Cardiovascular scope experiment

To assess the thermal plasticity of cardiovascular function, the same experimental groups as those used to assess oxygen consumption rate and AS were used, but in different surgically instrumented fish (see Supplementary Table 3 for details). Fish were anaesthetized in Baltic Sea water containing MS-222 (100 mg l−1; Sigma) and placed on a surgery table covered with damp foam. The gills were continuously irrigated with re-circulating aerated seawater (8 °C) containing a lower dose of MS-222 (50 mg l−1) to maintain anaesthesia. The ventral aorta was cannulated with a PE-31 or PE-50 catheter filled with heparinized (20 IU ml−1) 0.9% saline that was occlusively implanted into the third afferent branchial artery and advanced into the vessel until the tip was located close to the bifurcation of the ventral aorta according to Axelsson and Fritsche32. Correct placement was verified on the surgery table by positive pressure and unhindered withdrawal of blood. Ventral aortic blood pressure was measured by connecting the saline-filled catheter to a DPT-6100 pressure transducer (pvb Medizintechnik) calibrated against a static water column and the water surface in the experimental tank serving as a zero pressure reference. The signal from the transducer was amplified using a 4ChAmp pre-amplifier (Somedic). To measure cardiac output, the ventral aorta was dissected free anterior to the heart, taking care not to damage the pericardium or nearby nerves and vessels. A Transonic transit-time blood flow probe (sizes: 1.5–2.5 mm; Transonic Systems Inc) was fitted around the vessel33. The Transonic blood flow probes were connected to a Transonic blood flow-meter (model T206; Transonic System Inc. ). Transonic probes were individually bench-calibrated according to the manufacturer’s instructions to account for potential zero offsets and to compensate for temperature effects on probe readings. The catheter and flow probe leads were attached with silk sutures to the skin. Fish were then placed individually in appropriately sized holding tubes that were placed in a larger outer tank, supplied with a continuous flow of aerated seawater and covered with black plastic to minimize visual stimuli. Fish were given at least 24 h of post-surgical recovery.

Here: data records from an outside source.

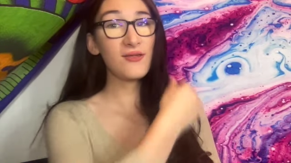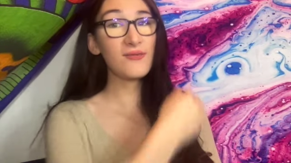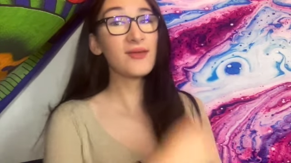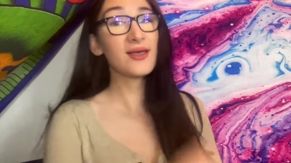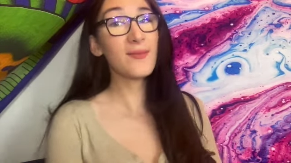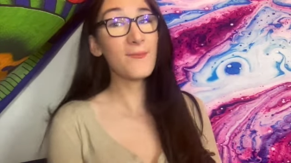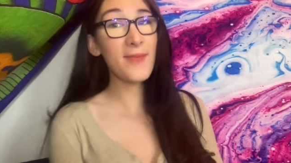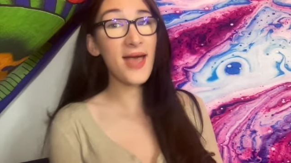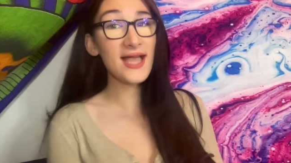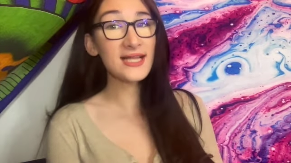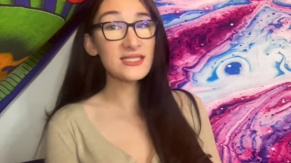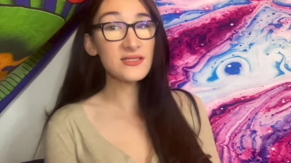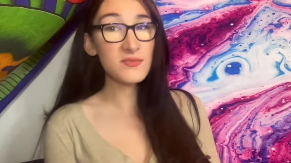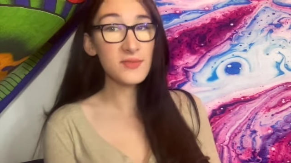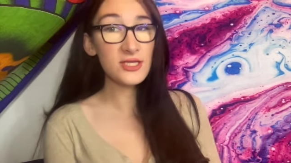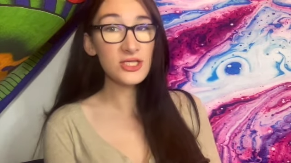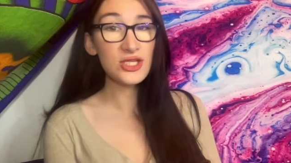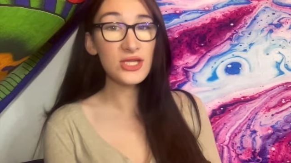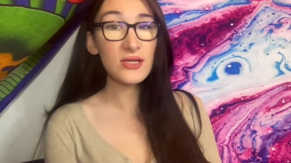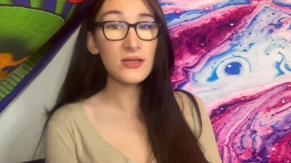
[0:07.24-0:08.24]
Welcome back to
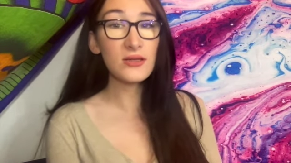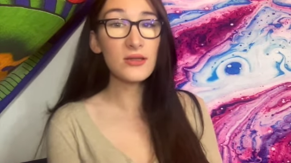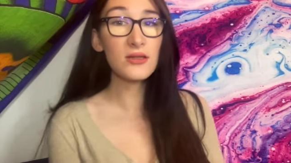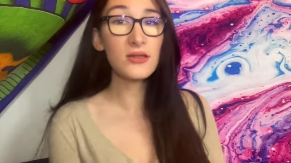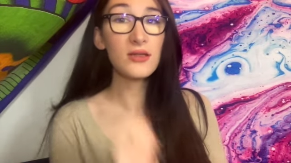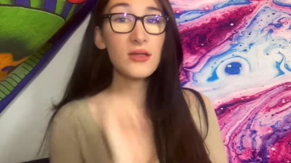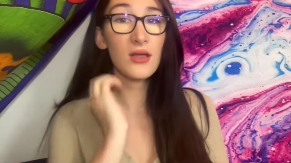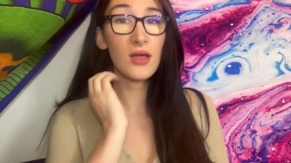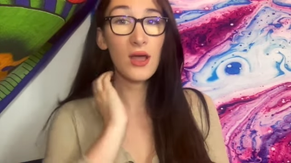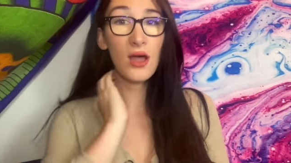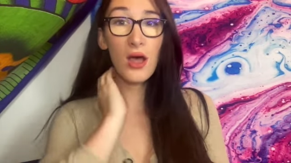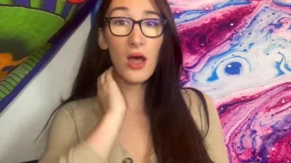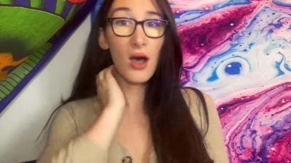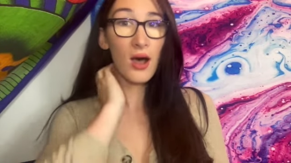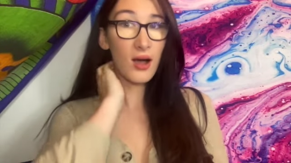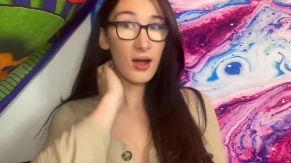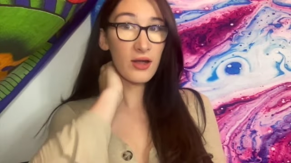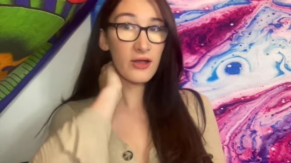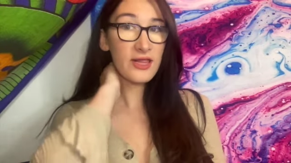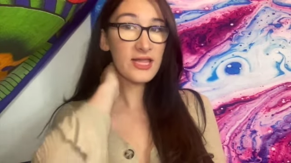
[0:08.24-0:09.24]
my channel.
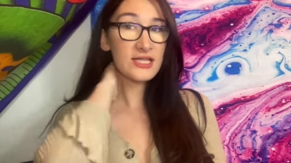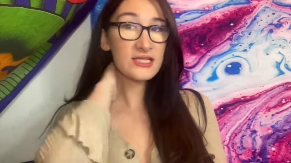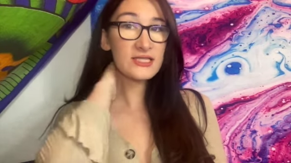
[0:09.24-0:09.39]
All that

At the beginning of each experiment, baseline cardiovascular variables were recorded continuously for at least 2–3 h and values were taken during periods when the heart rate was low and stable. Each fish was then removed from the holding tube and subjected to a similar manual chase protocol as the fish involved in the oxygen consumption measurements outlined above, the only difference being that the trailing catheters and leads necessitated the use of a smaller size chasing tank (400 × 600 mm2). Subsequently, each fish was immediately returned to its holding tube to record the maximum cardiovascular response (based on cardiac output), which occurred immediately after the enforced exercise protocol.

The blood flow data were normalized to body mass to obtain mass-specific values for cardiac output. Heart rate was obtained from pulsatile blood pressure or flow records and the cyclic blood pressure signal was analysed off-line to determine the mean blood pressure using the blood pressure module in the LabChart Pro software (ADInstruments Pty Ltd). Cardiac stroke volume was calculated as cardiac output divided by heart rate. The total vascular resistance was calculated as blood pressure divided by cardiac output, assuming that central venous blood pressure is zero in fish34. Cardiac power output (mW g−1 ventricular mass) was calculated as the product of ventral aortic blood pressure and cardiac output divided by the ventricular mass35.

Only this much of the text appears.